→ WHAT IS NEEDED
In the copy, include every record below exactly as it appears, but no pictures.

====== THE DATA

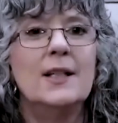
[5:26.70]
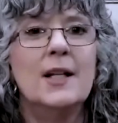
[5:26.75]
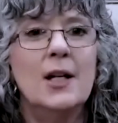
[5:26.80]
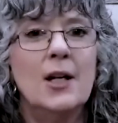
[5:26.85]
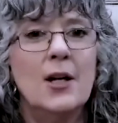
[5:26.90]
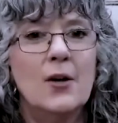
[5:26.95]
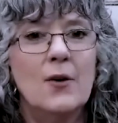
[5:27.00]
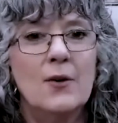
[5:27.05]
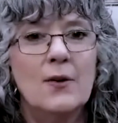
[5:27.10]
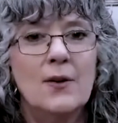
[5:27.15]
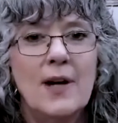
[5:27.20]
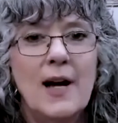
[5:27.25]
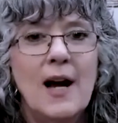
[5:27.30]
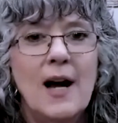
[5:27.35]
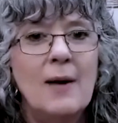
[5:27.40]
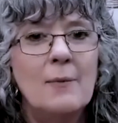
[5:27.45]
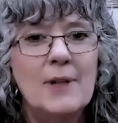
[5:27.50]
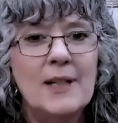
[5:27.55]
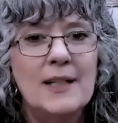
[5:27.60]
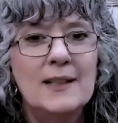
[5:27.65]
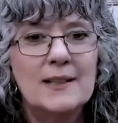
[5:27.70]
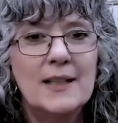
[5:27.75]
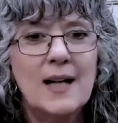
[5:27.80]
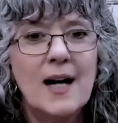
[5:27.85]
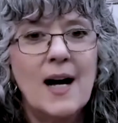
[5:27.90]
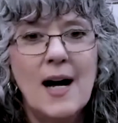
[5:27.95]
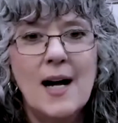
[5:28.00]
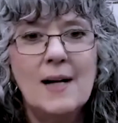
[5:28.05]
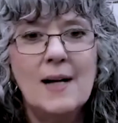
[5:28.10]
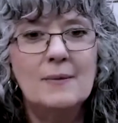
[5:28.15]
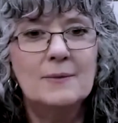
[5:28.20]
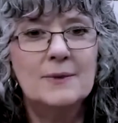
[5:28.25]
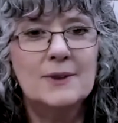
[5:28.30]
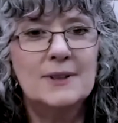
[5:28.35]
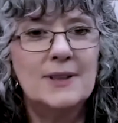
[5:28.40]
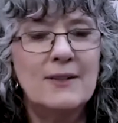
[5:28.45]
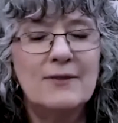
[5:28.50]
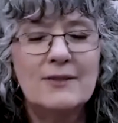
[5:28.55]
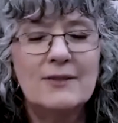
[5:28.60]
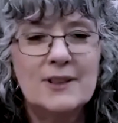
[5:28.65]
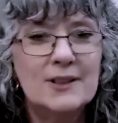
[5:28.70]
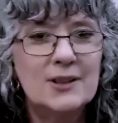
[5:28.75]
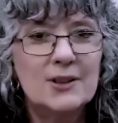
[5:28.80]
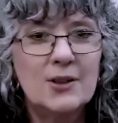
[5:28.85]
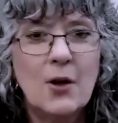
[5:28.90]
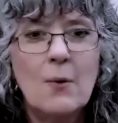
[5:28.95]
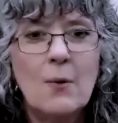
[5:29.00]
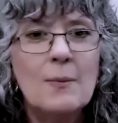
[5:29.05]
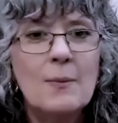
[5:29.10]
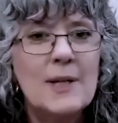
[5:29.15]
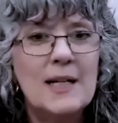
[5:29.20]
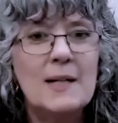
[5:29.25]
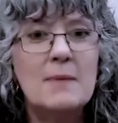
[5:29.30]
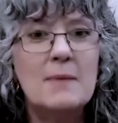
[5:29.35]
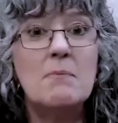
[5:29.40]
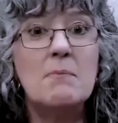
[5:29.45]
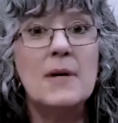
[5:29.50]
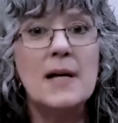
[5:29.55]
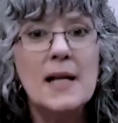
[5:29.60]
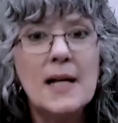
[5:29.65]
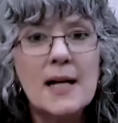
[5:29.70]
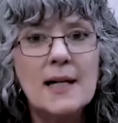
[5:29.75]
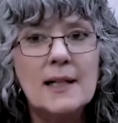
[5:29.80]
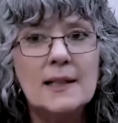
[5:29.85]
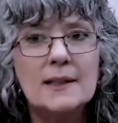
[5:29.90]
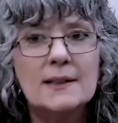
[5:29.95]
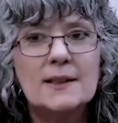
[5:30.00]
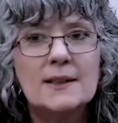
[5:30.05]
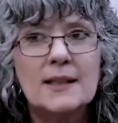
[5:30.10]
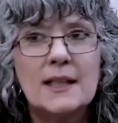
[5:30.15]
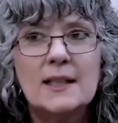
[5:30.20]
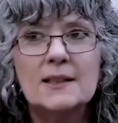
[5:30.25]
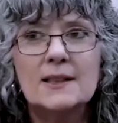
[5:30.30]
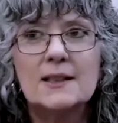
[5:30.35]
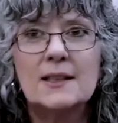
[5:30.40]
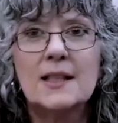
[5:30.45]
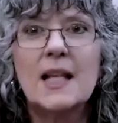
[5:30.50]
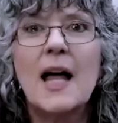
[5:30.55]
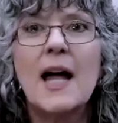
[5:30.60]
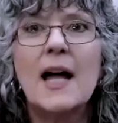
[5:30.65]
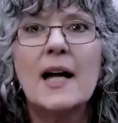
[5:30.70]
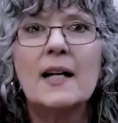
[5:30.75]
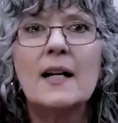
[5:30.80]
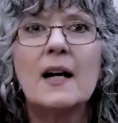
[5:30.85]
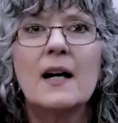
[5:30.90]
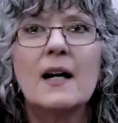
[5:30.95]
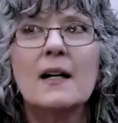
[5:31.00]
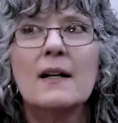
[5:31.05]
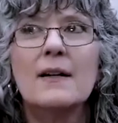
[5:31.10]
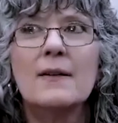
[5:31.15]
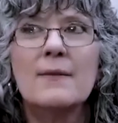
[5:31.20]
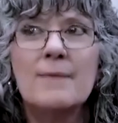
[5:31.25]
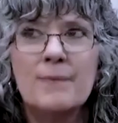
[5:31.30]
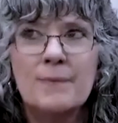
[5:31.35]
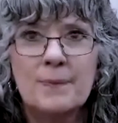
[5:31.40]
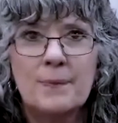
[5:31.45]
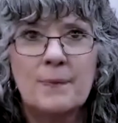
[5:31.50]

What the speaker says: how many times every so many minutes. It's like a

============

→ EXERCISE RESPONSE
[5:26.70]
[5:26.75]
[5:26.80]
[5:26.85]
[5:26.90]
[5:26.95]
[5:27.00]
[5:27.05]
[5:27.10]
[5:27.15]
[5:27.20]
[5:27.25]
[5:27.30]
[5:27.35]
[5:27.40]
[5:27.45]
[5:27.50]
[5:27.55]
[5:27.60]
[5:27.65]
[5:27.70]
[5:27.75]
[5:27.80]
[5:27.85]
[5:27.90]
[5:27.95]
[5:28.00]
[5:28.05]
[5:28.10]
[5:28.15]
[5:28.20]
[5:28.25]
[5:28.30]
[5:28.35]
[5:28.40]
[5:28.45]
[5:28.50]
[5:28.55]
[5:28.60]
[5:28.65]
[5:28.70]
[5:28.75]
[5:28.80]
[5:28.85]
[5:28.90]
[5:28.95]
[5:29.00]
[5:29.05]
[5:29.10]
[5:29.15]
[5:29.20]
[5:29.25]
[5:29.30]
[5:29.35]
[5:29.40]
[5:29.45]
[5:29.50]
[5:29.55]
[5:29.60]
[5:29.65]
[5:29.70]
[5:29.75]
[5:29.80]
[5:29.85]
[5:29.90]
[5:29.95]
[5:30.00]
[5:30.05]
[5:30.10]
[5:30.15]
[5:30.20]
[5:30.25]
[5:30.30]
[5:30.35]
[5:30.40]
[5:30.45]
[5:30.50]
[5:30.55]
[5:30.60]
[5:30.65]
[5:30.70]
[5:30.75]
[5:30.80]
[5:30.85]
[5:30.90]
[5:30.95]
[5:31.00]
[5:31.05]
[5:31.10]
[5:31.15]
[5:31.20]
[5:31.25]
[5:31.30]
[5:31.35]
[5:31.40]
[5:31.45]
[5:31.50]

What the speaker says: how many times every so many minutes. It's like a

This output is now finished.